With the new constitution, it is still a subject of debate whether the Kenya Revenue Authority will collect revenue on behalf of the counties or whether it shall assist the counties in building their own capacities to collect their own revenue. There has been dispute between the Ministry of Finance and that of Local Government over the management of the revenue of national and county governments. In the long term, if the county governments are suppressed leaving the control of finances in the hands of the central government, then the whole concept of devolution will be defeated. In fact, county governments without the power to control their own finances will be political and administrative units, negating the whole idea of devolution of the country into counties with more efficient financial management systems.
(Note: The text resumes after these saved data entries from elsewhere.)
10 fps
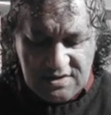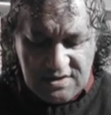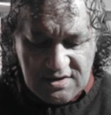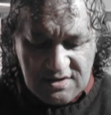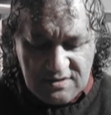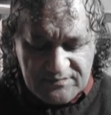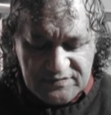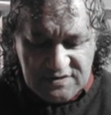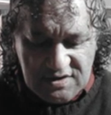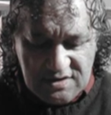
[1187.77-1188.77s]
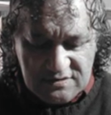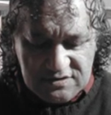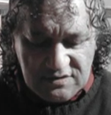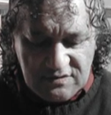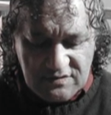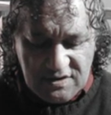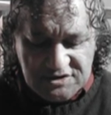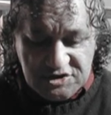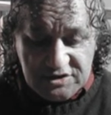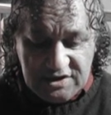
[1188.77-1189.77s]
to
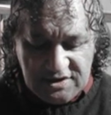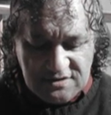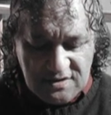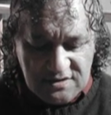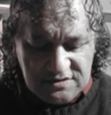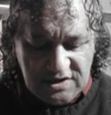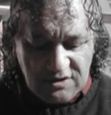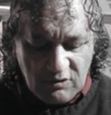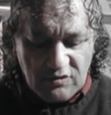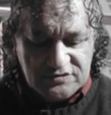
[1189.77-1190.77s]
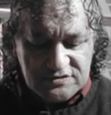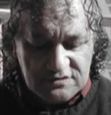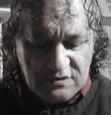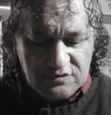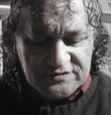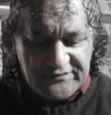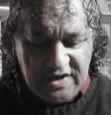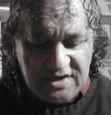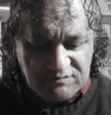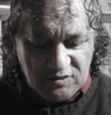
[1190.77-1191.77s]
adjudicate their laws of
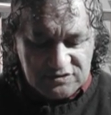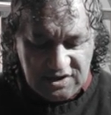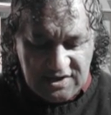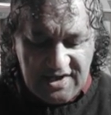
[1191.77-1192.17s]
Admiralty.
What will be cost of the devolution? The costs attributed to devolution are not new costs. There have been some funds (budget) which have been regularly earmarked for districts and the municipal/ county Councils. Most of the districts and the councils’ budgeted items in the existing central government budget need to be transferred to counties as the functions are equally transferred. The Salaries and Remuneration Commission also needs to establish realistic salaries for public officers at county level. For the members of county assemblies, the commission may consider providing for allowances, not salaries, as their functions will not call for full time commitment.
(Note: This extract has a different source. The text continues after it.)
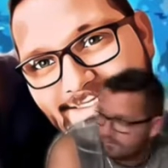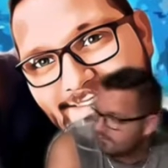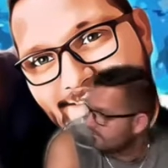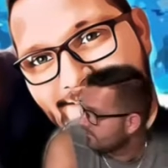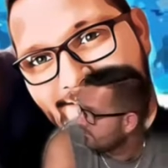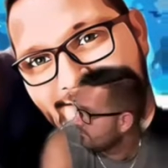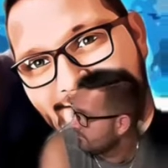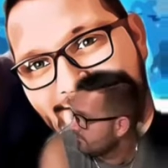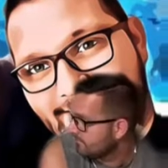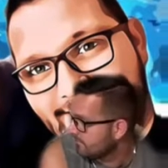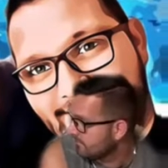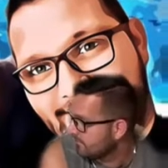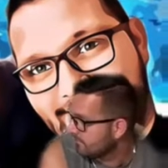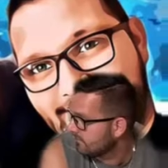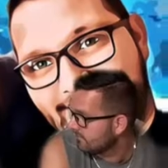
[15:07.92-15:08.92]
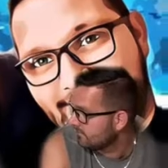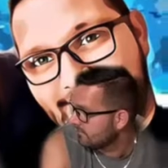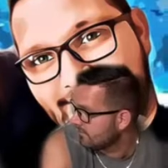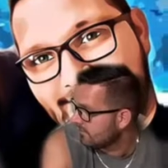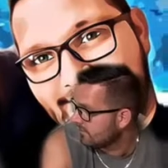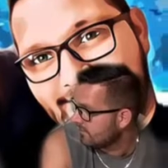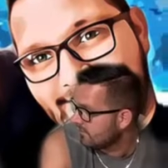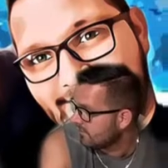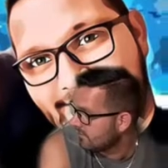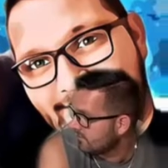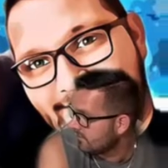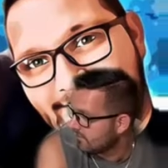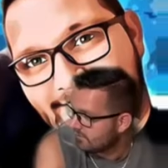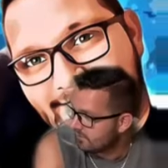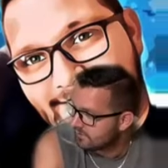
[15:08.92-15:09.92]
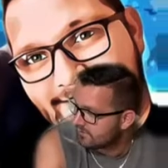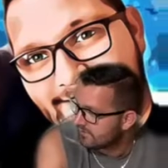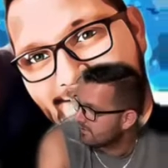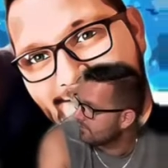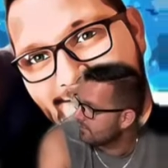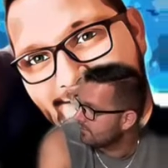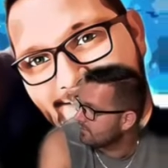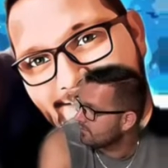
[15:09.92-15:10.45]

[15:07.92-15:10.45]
Like, nice neighborhood. Super helpful.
Would Kenya experience improvements in living standards that are associated with devolution? Where it is practiced, devolution affects the nationals of the country both direct and indirect. For example, UK experienced falling levels of poverty and improving employment rates across the country after ten years of devolution; there has been improvement of social housing; and on social care, devolution has enabled costs for older people on lower incomes to be reduced. Every living being with free will and self-movement seeks to find what is best for him and the community. If every individual would have the common good within them, then without doubt we would reap the positive effects of devolution.
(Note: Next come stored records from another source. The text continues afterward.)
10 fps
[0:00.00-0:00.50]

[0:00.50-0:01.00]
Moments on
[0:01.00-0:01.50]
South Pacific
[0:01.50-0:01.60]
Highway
Kenya has over the years since independence witnessed a culture of corruption, poor governance, negative ethnicity which has resulted in ethnic conflicts, insecurity is widespread and this has ensured that there is still widespread poverty. Political uncertainties, marginalization, excessive waste of natural resources, excessive political intolerance, gagging as well as cut-throat political competition has become the order of the day. The devolved government is therefore a new dawn and it is expected that Kenya will elected responsible leaders who are development oriented to govern the devolved counties.

Daniel Kamande is advisory manager at Ernst & Young, East African Region; views expressed here are solely his and not necessarily that of Ernst & Young.